● **WHAT TO PRODUCE**: Copy every record exactly, and keep the pictures out.

(Items from a dataset)
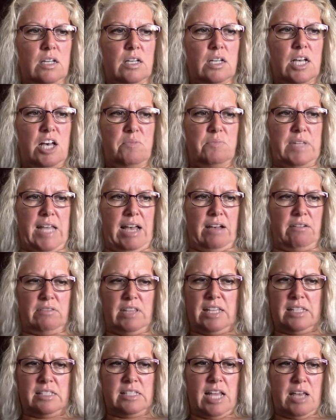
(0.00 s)
Come now,
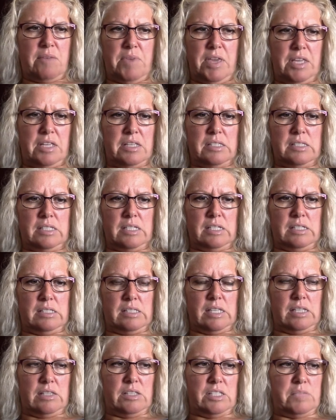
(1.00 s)
let's not make a scene,
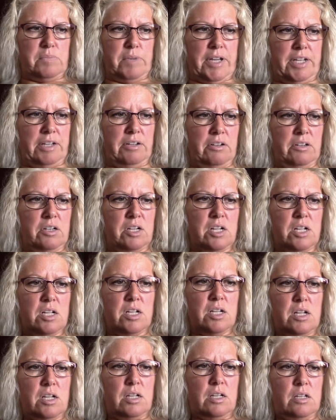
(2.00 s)
said the spider.
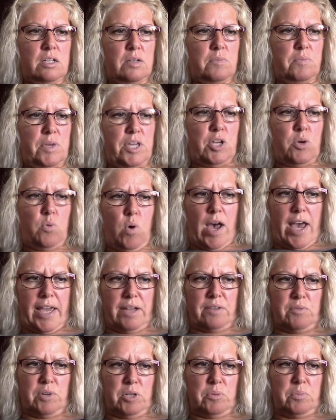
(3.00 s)
Be quiet,
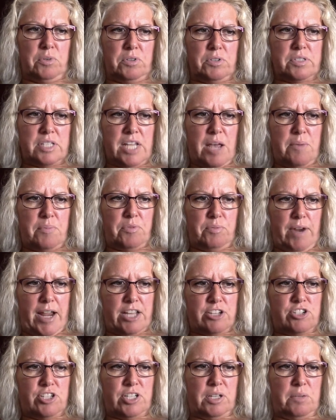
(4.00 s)
Wilbur. Stop
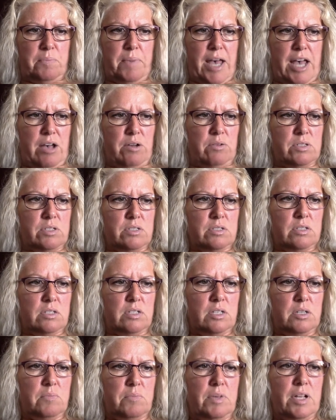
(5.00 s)
thrashing about.
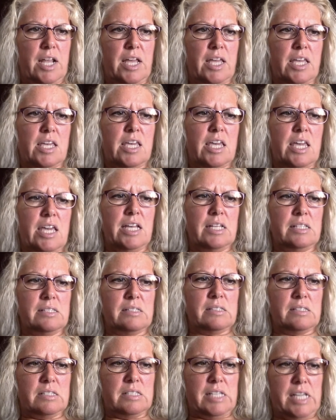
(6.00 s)
But I can't
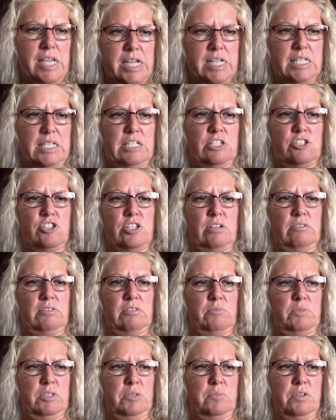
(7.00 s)
stand it, shouted
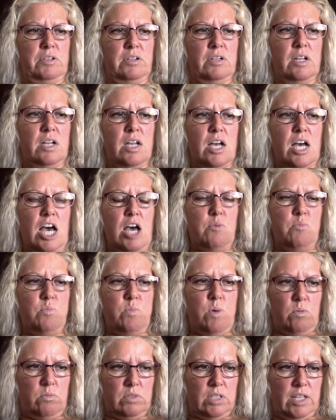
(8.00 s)
Wilbur. I
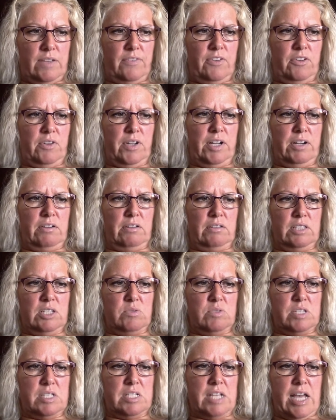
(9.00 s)
won't leave you here alone
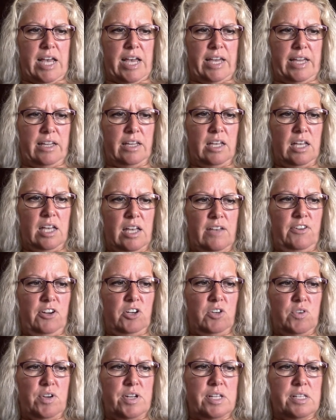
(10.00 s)
to die. If you're
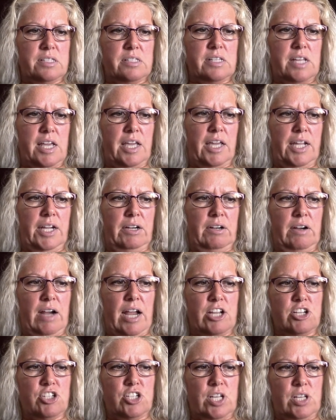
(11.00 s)
going to stay here,
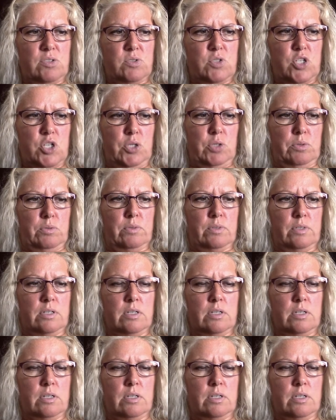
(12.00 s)
I shall too.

● **TASK OUTPUT**:
(0.00 s)
Come now,
(1.00 s)
let's not make a scene,
(2.00 s)
said the spider.
(3.00 s)
Be quiet,
(4.00 s)
Wilbur. Stop
(5.00 s)
thrashing about.
(6.00 s)
But I can't
(7.00 s)
stand it, shouted
(8.00 s)
Wilbur. I
(9.00 s)
won't leave you here alone
(10.00 s)
to die. If you're
(11.00 s)
going to stay here,
(12.00 s)
I shall too.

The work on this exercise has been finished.